From a young age she believed that access to education should be equal for all regardless of gender and had decided by 1862 to become a doctor like her brothers. There were no Finnish universities at the time, however, that would allow women to study medicine, and so she travelled to Sweden to train in physiotherapy at the Stockholm Gymnastics Institute. She finished the course in 1866 and returned to Helsinki, where she completed a course in midwifery a year later. She visited Stockholm again in 1869 to receive further tuition in anatomy and physiology.

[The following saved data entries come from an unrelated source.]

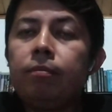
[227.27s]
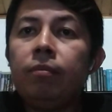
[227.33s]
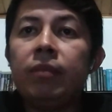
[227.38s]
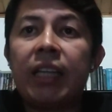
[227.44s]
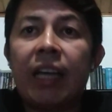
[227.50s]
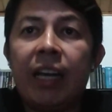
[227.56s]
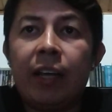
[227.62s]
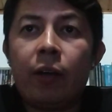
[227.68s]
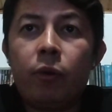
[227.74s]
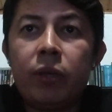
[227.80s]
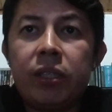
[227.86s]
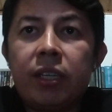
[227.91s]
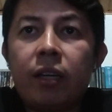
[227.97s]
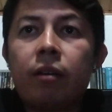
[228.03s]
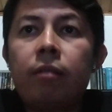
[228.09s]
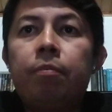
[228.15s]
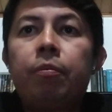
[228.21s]
the
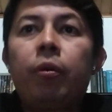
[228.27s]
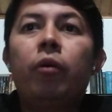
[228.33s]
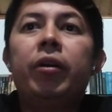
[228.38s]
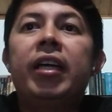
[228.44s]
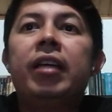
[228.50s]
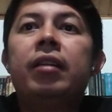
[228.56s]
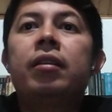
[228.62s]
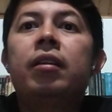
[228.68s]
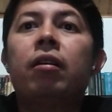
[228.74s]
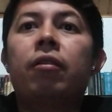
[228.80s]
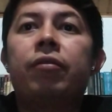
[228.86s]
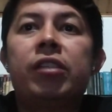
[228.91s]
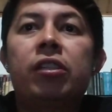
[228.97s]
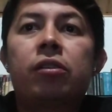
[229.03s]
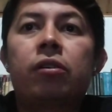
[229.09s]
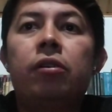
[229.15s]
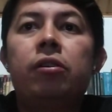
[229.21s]
linguistic component of
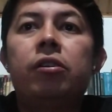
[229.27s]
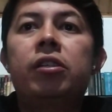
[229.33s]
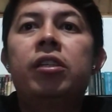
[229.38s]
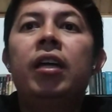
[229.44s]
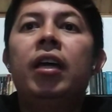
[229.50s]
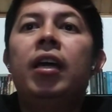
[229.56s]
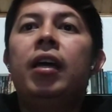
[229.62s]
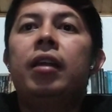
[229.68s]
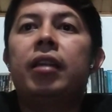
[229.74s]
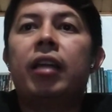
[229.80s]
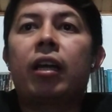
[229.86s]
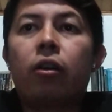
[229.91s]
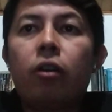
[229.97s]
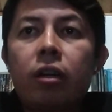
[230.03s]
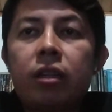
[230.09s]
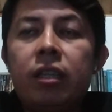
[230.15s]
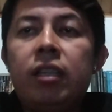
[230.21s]
discourse, the
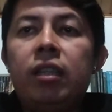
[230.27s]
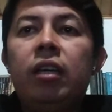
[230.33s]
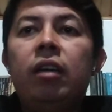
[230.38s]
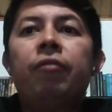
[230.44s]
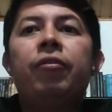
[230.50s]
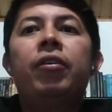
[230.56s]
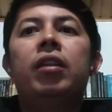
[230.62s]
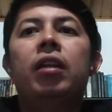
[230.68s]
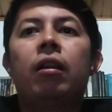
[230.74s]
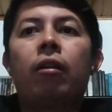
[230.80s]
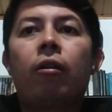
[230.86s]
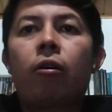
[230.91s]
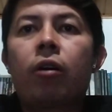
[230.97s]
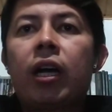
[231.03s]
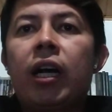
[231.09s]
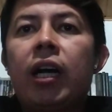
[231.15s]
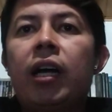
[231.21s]
cognitive, the
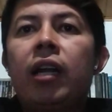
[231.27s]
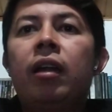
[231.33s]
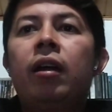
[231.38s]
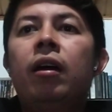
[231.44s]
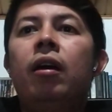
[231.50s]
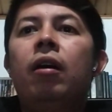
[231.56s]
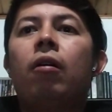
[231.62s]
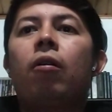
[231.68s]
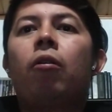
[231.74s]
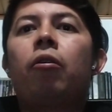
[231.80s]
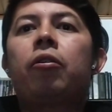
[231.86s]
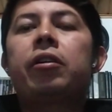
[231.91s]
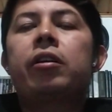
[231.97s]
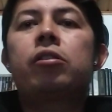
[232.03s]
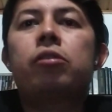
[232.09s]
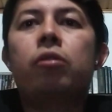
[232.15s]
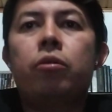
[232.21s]
local, or
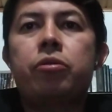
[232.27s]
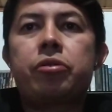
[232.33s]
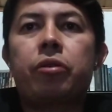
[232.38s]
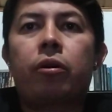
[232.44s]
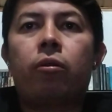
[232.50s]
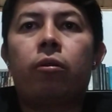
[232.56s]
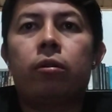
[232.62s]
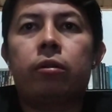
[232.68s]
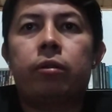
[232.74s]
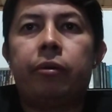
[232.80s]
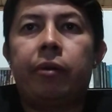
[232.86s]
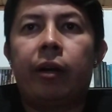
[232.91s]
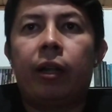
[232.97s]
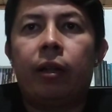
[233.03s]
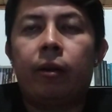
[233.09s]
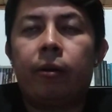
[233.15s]
the social culture.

In 1870, Heikel was allowed to attend physiology lectures at the University of Helsinki, and in 1871 she was given special permission to study medicine at the university. She received her medical degree in 1878, becoming the first woman physician in Finland, as well as the first in the Nordic countries.

==Career==
===Medicine===
Heikel was granted a limited license to practice, which allowed her to treat only women and children. During 1878, she practiced in Stockholm and Copenhagen, and moved to Vaasa in 1879 to specialise in women's and children's health. She could not register as a member of the Finnish Medical Society until 1884. In 1883 the post of city gynaecologist in Helsinki was created for her; it was changed to city gynaecologist and paediatrician in 1889. Heikel stayed in the role until 1901 and maintained a private Helsinki practice until 1906.

===Activism===
Outside of medical practice, Heikel was an active proponent of the women's rights movement and the feminist association Naisasialiitto Unioni. An advocate of women's education, she helped to found Konkordia-liitto, an organisation for female academics. In 1888, Heikel spoke at a meeting of the Finnish Medical Society against legalised prostitution, and in 1892 she addressed the Naisasialiitto Unioni to promote equality in educational opportunities for girls and boys. She managed a children's workhouse and was an advocate for children's health in rural Finland.

==Death==
Heikel died on 13 December 1929 in Helsinki, with no surviving family. She is buried in the Hietaniemi Cemetery in Helsinki.